NVIDIA / gpu-monitoring-tools

Tools for monitoring NVIDIA GPUs on Linux
Apache License 2.0
1.02k stars 301 forks source link

nvidia-dcgm-exporter creates huge logs inside container #182

Open boniek83 opened 3 years ago

boniek83 commented 3 years ago

Either its size should be limited by some configurable option, it shouldn't be created at all or pv/pvc should be used.

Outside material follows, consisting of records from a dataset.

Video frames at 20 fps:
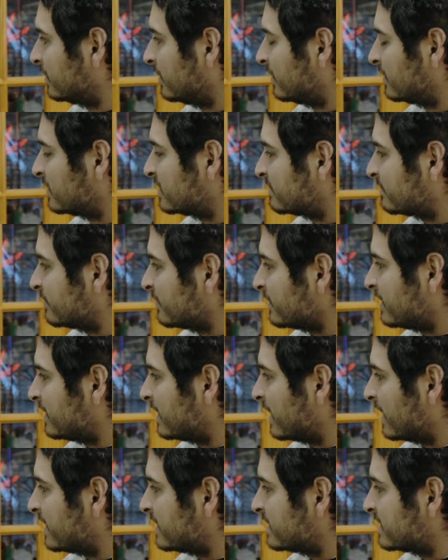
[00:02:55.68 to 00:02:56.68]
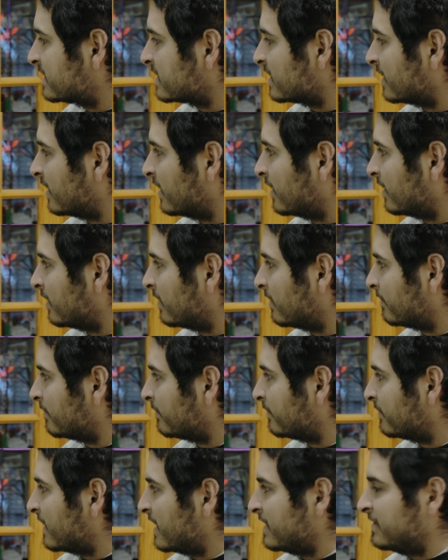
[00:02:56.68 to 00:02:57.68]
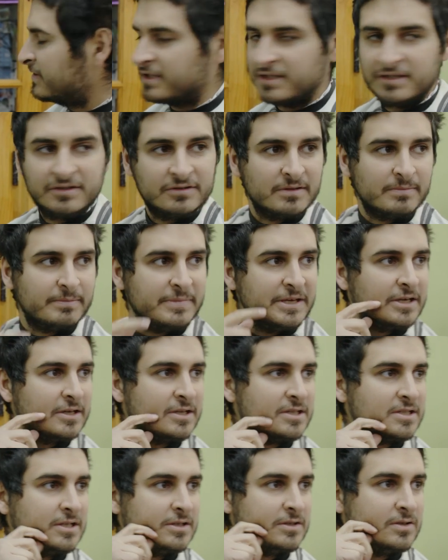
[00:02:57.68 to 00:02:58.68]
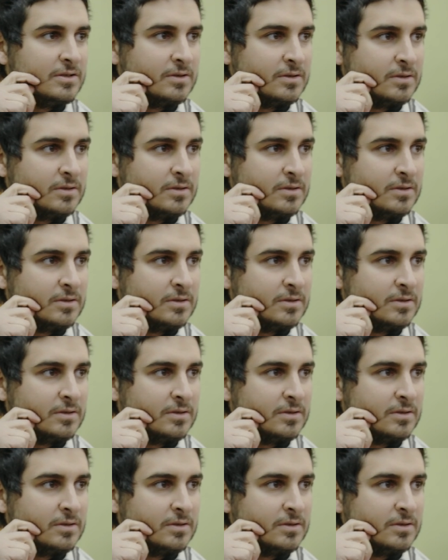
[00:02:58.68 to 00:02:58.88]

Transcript: It's pretty nice. Um, no way was I going for the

Ephemeral storage ain't free :)

root@nvidia-dcgm-exporter-ck74t:/# du -skh /var/log/*
4.0K    /var/log/alternatives.log
48K     /var/log/apt
60K     /var/log/bootstrap.log
0       /var/log/btmp
184K    /var/log/dpkg.log
4.0K    /var/log/faillog
32K     /var/log/lastlog
1.4G    /var/log/nv-hostengine.log
0       /var/log/wtmp
dualvtable commented 3 years ago

hi @boniek83 - which version of dcgm-exporter are you using?

boniek83 commented 3 years ago

nvcr.io/nvidia/k8s/dcgm-exporter:2.1.4-2.2.0-ubuntu20.04 This is version in the gpu-operator v1.6.2

jfolz commented 3 years ago

I think this may be related to what we're seeing in #194. Our biggest nv-hostengine.log was something like 8+ GB.

IsQiao commented 3 years ago

same issue

treydock commented 3 years ago

Based on feedback from NVIDIA I set the following environment variable to silence the extra logging:

__DCGM_DBG_LVL=NONE

Now the only logs I get in /var/log/nv-hostengine.log is 1 or 2 messages every 30 seconds.

boniek83 commented 3 years ago

Nice but not good enough since it still does log something. We don't know whether amount of data being logged will change between releases. This should be logged to stdout, in dedicated persistent volume or we should just have an option to disable it altogether.